Miran, during his September 4 hearing, assured that, if confirmed, “I will operate independently, as the Federal Reserve consistently does, guided by my own evaluation of economic data.”
Last year, Miran criticized what he called the “revolving door” of officials between the White House and the Fed, in a paper he co-wrote with Daniel Katz for the conservative Manhattan Institute. Katz is now chief of staff at the Treasury Department.
Miran’s approval arrives as Trump’s efforts to shape the Fed have been dealt a setback elsewhere. He has sought to fire Fed governor Lisa Cook, who was appointed by former President Joe Biden to a term that ends in 2038. Cook sued to block the firing and won a first round in federal court, after a judge ruled the Trump administration did not have proper cause to remove her.
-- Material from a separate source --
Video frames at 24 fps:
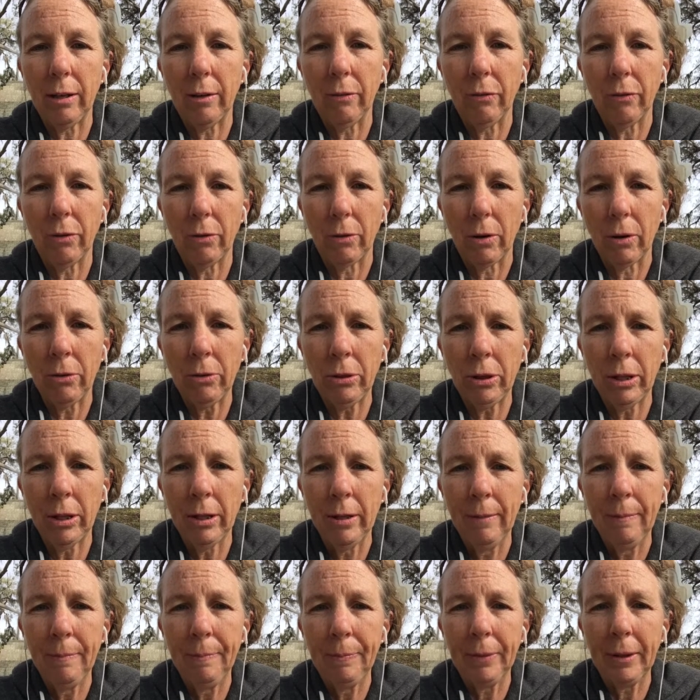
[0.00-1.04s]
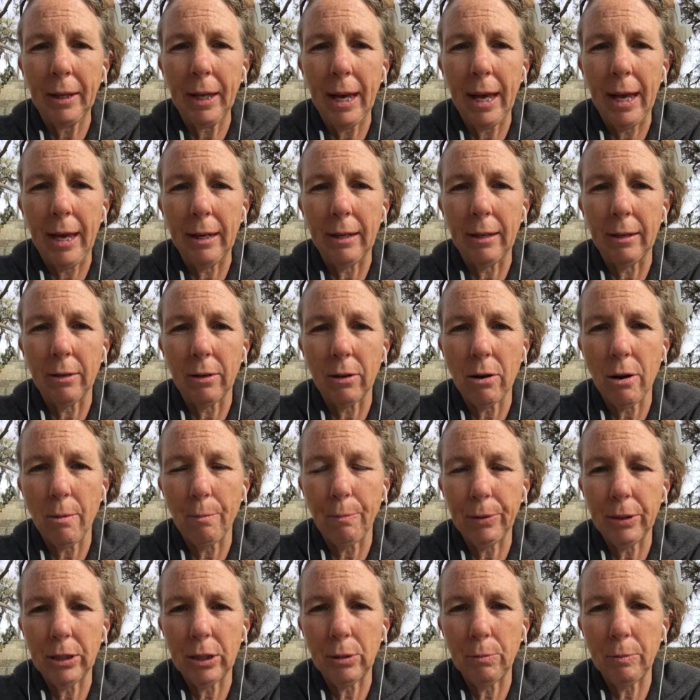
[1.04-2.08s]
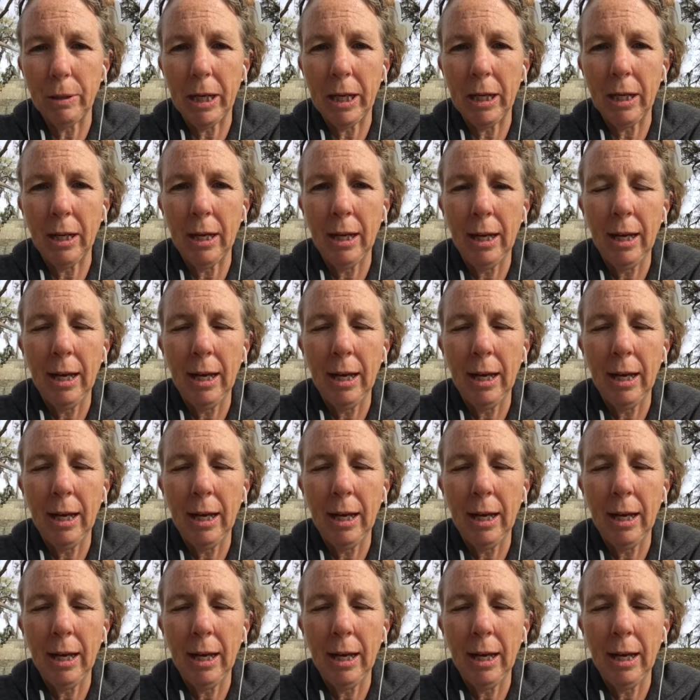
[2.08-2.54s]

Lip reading: of growth and accomplishment,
The administration appealed the ruling, but an appeals court rejected that request late Monday.
Members of the Fed’s board vote on all its interest rate decisions, and also oversee the nation’s financial system.
The jockeying around the Fed is occurring as the economy is entering an uncertain and difficult period. Inflation remains stubbornly above the central bank’s 2% target, though it hasn’t risen as much as many economists feared when Trump first imposed sweeping tariffs on nearly all imports. The Fed typically would raise borrowing costs, or at least keep them elevated, to combat worsening inflation.
At the same time, hiring has weakened considerably and the unemployment rate rose last month to a still-low 4.3%. The central bank often takes the opposite approach when unemployment rises, cutting rates to spur more borrowing, spending and growth.
Economists forecast the Fed will reduce its key rate after its two-day meeting ends Wednesday, to about 4.1% from 4.3%. Trump has demanded much deeper cuts.